Worse still, the majority of British, virtually alone among the Europeans, think it’s what good coffee
is supposed to taste like:
Like every other UK coffee geek I’ve conveniently airbrushed from my memory the debt I owe Starbucks; how, before they arrived, coffee was a throat-rasping, lip-puckering laxative tar dispensed in caffs that couldn’t give a toss; how we delighted in our first taste of a cafe culture and how we sucked down the enticing new mixtures.
Sadly, Starbucks was probably a true advancement for the British appreciation of coffee. For coffee lovers, London is a Bizarro city where the small, independent café will generally serve an inferior coffee to that offered by the multinational chains. On my way to work each morning I stop off at the nearby branch of a coffee franchise (not Starbucks) for my long black. Just up the street is a stylish independent café where the bright young things congregate. It has excellent pastries, and weak, milky coffee that costs half as much again, which is all too typical. The swill served at the (overrated) traditional “caffs” doesn’t bear thinking about.

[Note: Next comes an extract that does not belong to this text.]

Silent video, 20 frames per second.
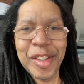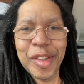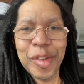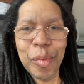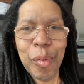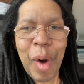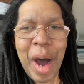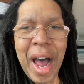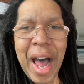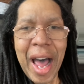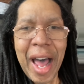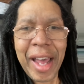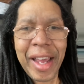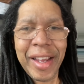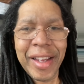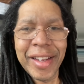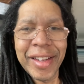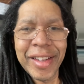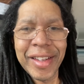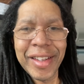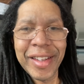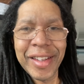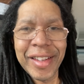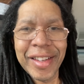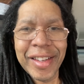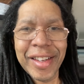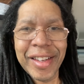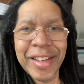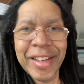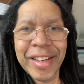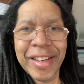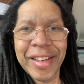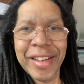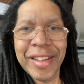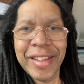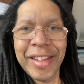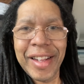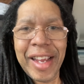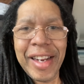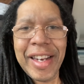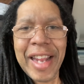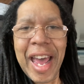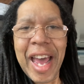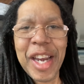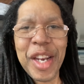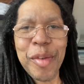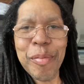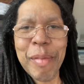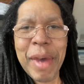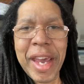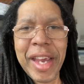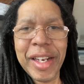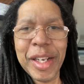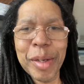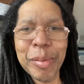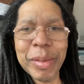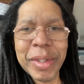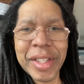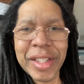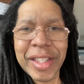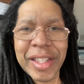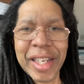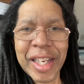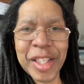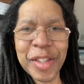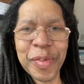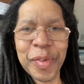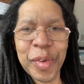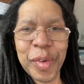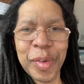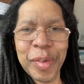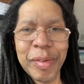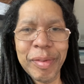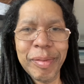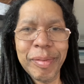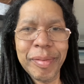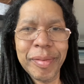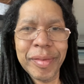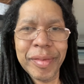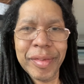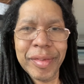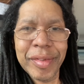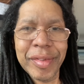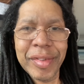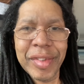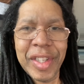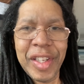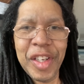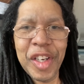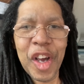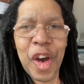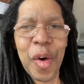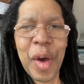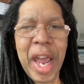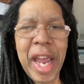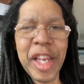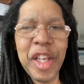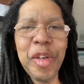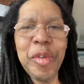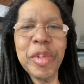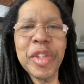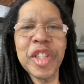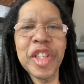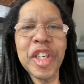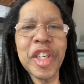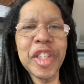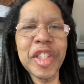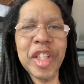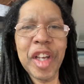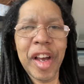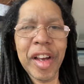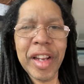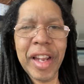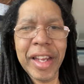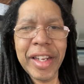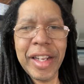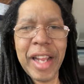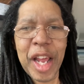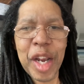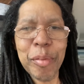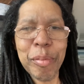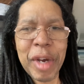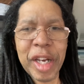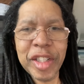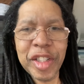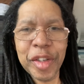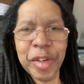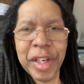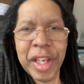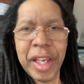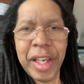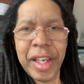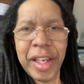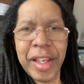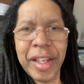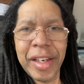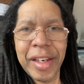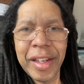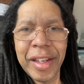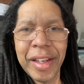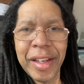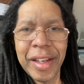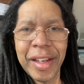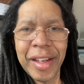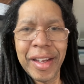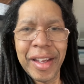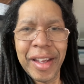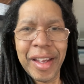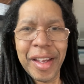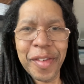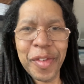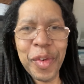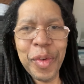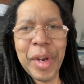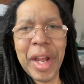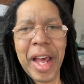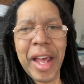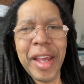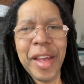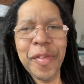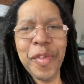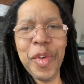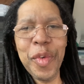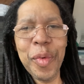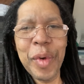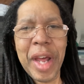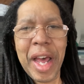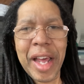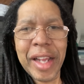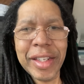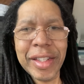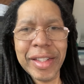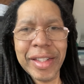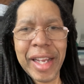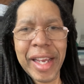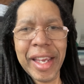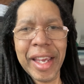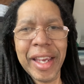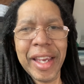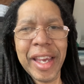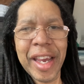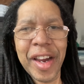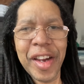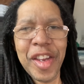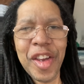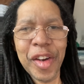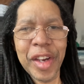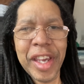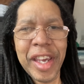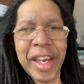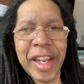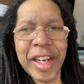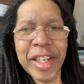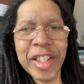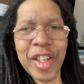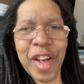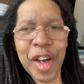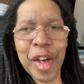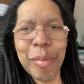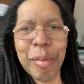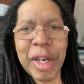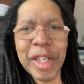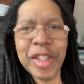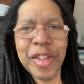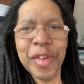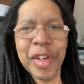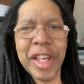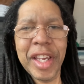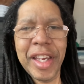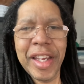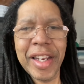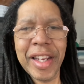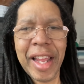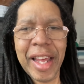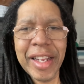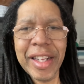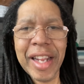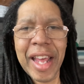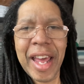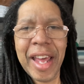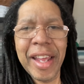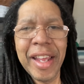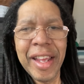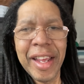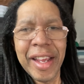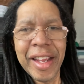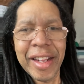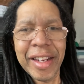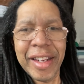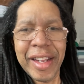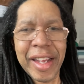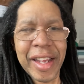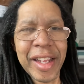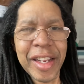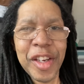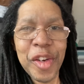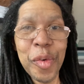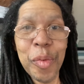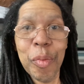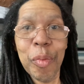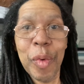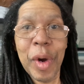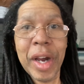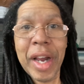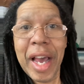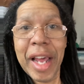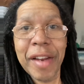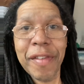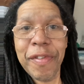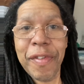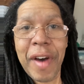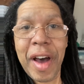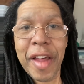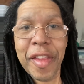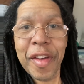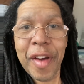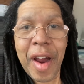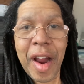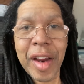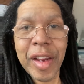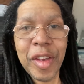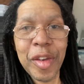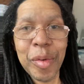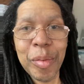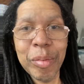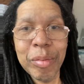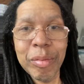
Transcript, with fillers: Why? Their daddy made them successful you know, and you should talk like that about your kid. If you are not if you not taking care of your kid and talk about your kid like that, then you what kind of father are you?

If the girl behind the counter warns you it might be too strong, the coffee will be almost acceptable. After two years in London, my girlfriend made the mistake of ordering a “strong latte” out of habit on her first visit back home to Melbourne, and had the jitters for an hour afterwards.
The trouble in London is that Starbucks has set a standard of burnt, watery mediocrity to which many have risen, but so few aspire to exceed. We probably get the evil multinational conglomerates we deserve. Starbucks coffee may be bad, but badness hasn’t stopped other franchises from spreading around the world – look at McDonald’s. But then again, look at the local variations McDonald’s has made to its menu in Australia, and in other countries
all around the world (British Maccas even serve porridge for breakfast). It seems that, when confronted with a particular café culture in Australia, Starbucks could not or would not adapt to survive in it.
Of course, our former colonial masters scoff good-naturedly at the idea of Australians being “too sophisticated” for Starbucks – this light-hearted derision coming from a country where packets of pasta are printed with recommended cooking times giving a minute or two leeway, and the baristas ask if you want
ice in your long black. A country in blissful ignorance of an entire continent of excellent coffee that lies just across the Channel.